About twenty of the NU faculty from SHSS and other schools and departments presented their research on the various topics such as: “Labor movement in the Eurasian Union”, “Islam in the contemporary mass media discourse of Kazakhstan”, “Establishing Hanafi Orthodoxy in Kazakhstan: Between the “Good” and Bad Islam”, “The problem of forming the early Scythian cultural complex in east Kazakhstan”, “Teaching quantifier category in Kazakh language: a functional semantic approach”, “Multilingual community of learning: Kazakhstan’s Pre-K multiliteracy approach”, “Historical songs about Amangeldy Imanov: mythologizing and truth (reality)” and others, you can see the program here.

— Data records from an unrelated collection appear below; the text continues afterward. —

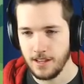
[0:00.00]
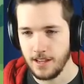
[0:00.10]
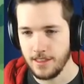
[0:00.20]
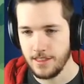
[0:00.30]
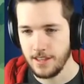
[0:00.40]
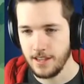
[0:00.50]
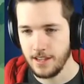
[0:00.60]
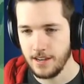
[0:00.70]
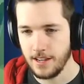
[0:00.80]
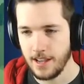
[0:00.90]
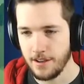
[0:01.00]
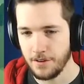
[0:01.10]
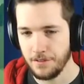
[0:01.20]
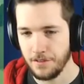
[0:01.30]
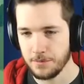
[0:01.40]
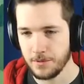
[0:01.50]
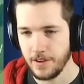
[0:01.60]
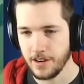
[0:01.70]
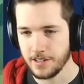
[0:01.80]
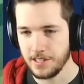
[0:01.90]
And then have our farms over
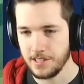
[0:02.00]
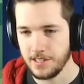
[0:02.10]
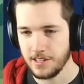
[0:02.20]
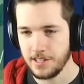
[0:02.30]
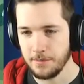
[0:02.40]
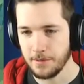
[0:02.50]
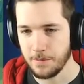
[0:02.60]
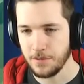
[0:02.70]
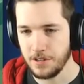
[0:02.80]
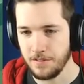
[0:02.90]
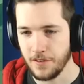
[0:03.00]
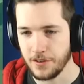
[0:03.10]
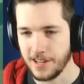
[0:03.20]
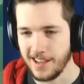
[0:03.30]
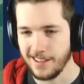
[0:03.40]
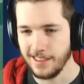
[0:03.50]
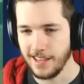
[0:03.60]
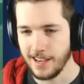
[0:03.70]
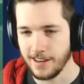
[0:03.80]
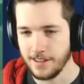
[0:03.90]
here. Because this does seem like pretty fertile
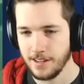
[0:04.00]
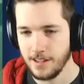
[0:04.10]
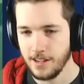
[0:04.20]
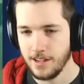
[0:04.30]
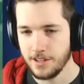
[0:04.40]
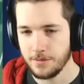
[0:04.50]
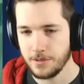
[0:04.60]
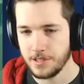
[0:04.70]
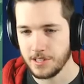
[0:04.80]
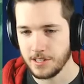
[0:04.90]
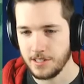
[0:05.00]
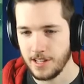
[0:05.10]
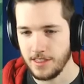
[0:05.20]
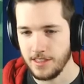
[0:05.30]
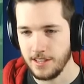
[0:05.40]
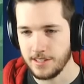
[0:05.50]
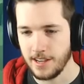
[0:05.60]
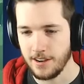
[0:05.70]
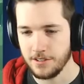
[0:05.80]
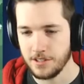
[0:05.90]
land. So we'll just extend these
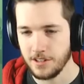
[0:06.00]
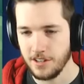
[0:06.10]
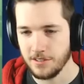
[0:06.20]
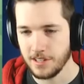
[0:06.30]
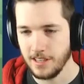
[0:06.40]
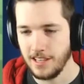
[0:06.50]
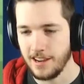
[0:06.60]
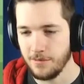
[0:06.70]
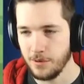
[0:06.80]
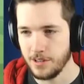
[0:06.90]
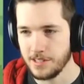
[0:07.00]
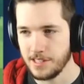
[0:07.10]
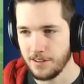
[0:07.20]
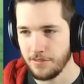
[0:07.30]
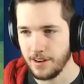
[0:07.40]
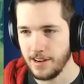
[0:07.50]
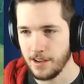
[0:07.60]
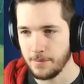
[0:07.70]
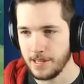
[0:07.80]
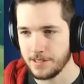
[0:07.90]
out. It's going to use a lot of wood and stuff right
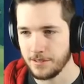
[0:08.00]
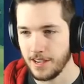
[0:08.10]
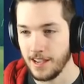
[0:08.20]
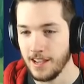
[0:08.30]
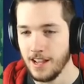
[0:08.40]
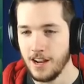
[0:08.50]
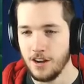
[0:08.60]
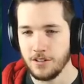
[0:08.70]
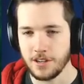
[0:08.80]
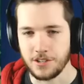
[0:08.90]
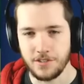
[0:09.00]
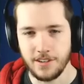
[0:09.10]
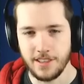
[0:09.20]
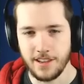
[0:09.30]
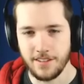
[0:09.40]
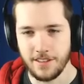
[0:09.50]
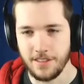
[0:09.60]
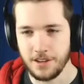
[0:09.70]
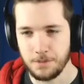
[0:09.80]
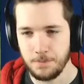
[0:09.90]
now, but that's okay. Look how strong they are, though.
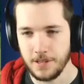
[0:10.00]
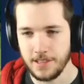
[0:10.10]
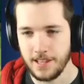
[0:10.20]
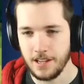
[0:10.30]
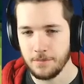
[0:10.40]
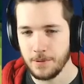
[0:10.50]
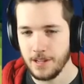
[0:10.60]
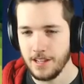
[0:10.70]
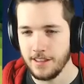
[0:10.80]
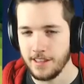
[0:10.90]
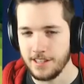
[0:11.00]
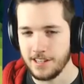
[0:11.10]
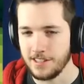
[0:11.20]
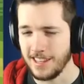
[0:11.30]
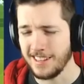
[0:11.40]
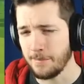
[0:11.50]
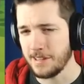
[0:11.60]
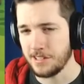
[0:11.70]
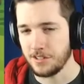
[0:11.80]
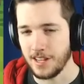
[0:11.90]
They just picked that up. They did. They did
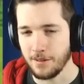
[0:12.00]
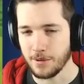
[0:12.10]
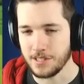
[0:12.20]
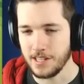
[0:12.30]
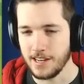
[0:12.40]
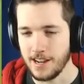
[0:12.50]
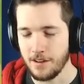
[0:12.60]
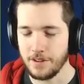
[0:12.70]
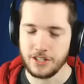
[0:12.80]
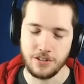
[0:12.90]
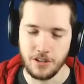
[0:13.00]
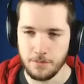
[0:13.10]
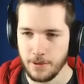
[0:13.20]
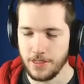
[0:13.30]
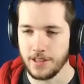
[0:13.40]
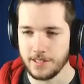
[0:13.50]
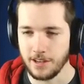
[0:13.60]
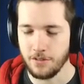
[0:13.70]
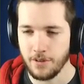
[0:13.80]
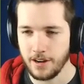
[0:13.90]
basically just take it where it's needed. Now, eventually, you can build things
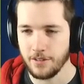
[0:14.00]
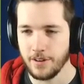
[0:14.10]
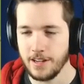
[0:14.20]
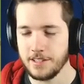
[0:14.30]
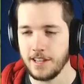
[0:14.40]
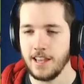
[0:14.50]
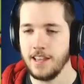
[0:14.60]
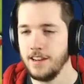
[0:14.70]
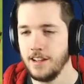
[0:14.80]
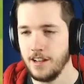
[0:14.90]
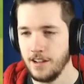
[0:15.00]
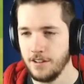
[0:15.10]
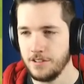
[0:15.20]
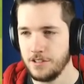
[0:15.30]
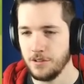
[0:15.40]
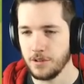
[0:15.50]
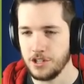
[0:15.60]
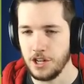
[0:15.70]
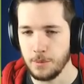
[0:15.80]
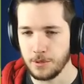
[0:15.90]
like granaries and uh, storage
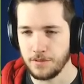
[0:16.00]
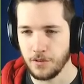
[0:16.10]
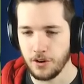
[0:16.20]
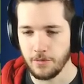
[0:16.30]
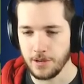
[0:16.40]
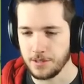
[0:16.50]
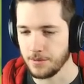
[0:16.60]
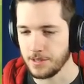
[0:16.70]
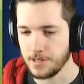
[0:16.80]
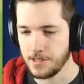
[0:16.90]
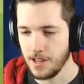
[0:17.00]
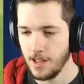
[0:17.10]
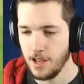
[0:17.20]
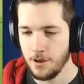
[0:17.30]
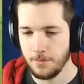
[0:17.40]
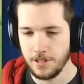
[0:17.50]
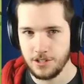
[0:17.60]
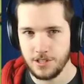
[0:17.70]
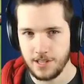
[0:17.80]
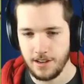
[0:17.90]
depots for your resources. But let's
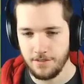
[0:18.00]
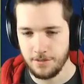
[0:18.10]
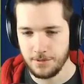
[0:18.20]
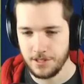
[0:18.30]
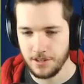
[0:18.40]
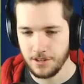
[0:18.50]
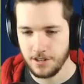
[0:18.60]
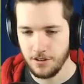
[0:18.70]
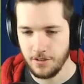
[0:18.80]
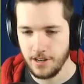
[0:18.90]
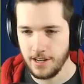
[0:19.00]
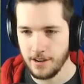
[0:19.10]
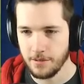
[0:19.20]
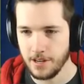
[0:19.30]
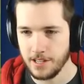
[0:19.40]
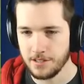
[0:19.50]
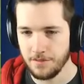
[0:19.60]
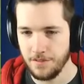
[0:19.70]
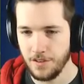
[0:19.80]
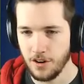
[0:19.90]
just have them start going, and now we're going to get some
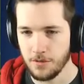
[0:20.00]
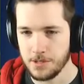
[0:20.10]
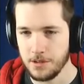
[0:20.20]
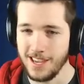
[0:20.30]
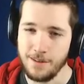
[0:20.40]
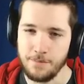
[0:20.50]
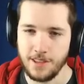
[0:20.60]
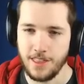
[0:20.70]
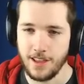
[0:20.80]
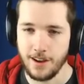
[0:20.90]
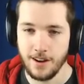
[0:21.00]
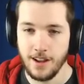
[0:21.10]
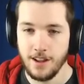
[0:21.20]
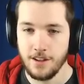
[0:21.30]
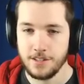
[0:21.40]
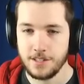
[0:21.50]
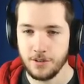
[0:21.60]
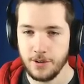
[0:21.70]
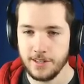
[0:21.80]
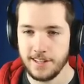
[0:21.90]
farms. So you can't build it there.
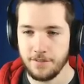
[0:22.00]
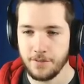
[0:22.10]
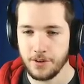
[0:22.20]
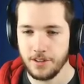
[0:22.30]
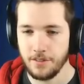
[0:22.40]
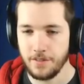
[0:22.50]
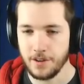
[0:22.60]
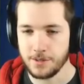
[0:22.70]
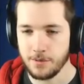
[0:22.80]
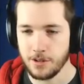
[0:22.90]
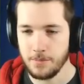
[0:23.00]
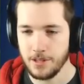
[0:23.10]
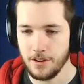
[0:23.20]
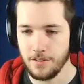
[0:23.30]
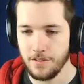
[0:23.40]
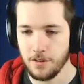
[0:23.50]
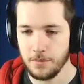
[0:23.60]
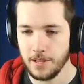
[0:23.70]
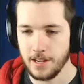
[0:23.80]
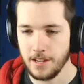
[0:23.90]
Soil's not fertile enough here, so we're going to build our
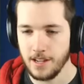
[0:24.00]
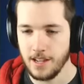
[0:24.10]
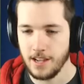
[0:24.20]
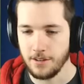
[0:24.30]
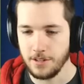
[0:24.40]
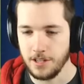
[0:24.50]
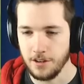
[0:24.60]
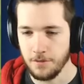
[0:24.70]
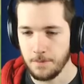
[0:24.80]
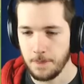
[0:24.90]
farmland out here.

Special thanks to all organizing committee members, particularly John Schoeberlein – the CESS President, Professor of Anthropology, Sociology and Anthropology Department for the organization of the conference. The conference was well-organized, very productive and well thought out. This conference gave an opportunity to meet with established scholars and other participants whom we had met and created communities in CESS 2014 in Nazarbayev University. We were mostly interested in listening to international experts from University of Amsterdam, Institute of the Oriental Studies, Russian Academy of Sciences, Wisconsin-Madison University and others highlighting the issues of Islam and the Orthodox Church in Russia, Quranic Principles of Inter-faith harmony and an outline of a population history of the middle Volga region.
We enjoyed our time in historic Kazan and came away enriched by exchange of information and ideas with new and long-time colleagues.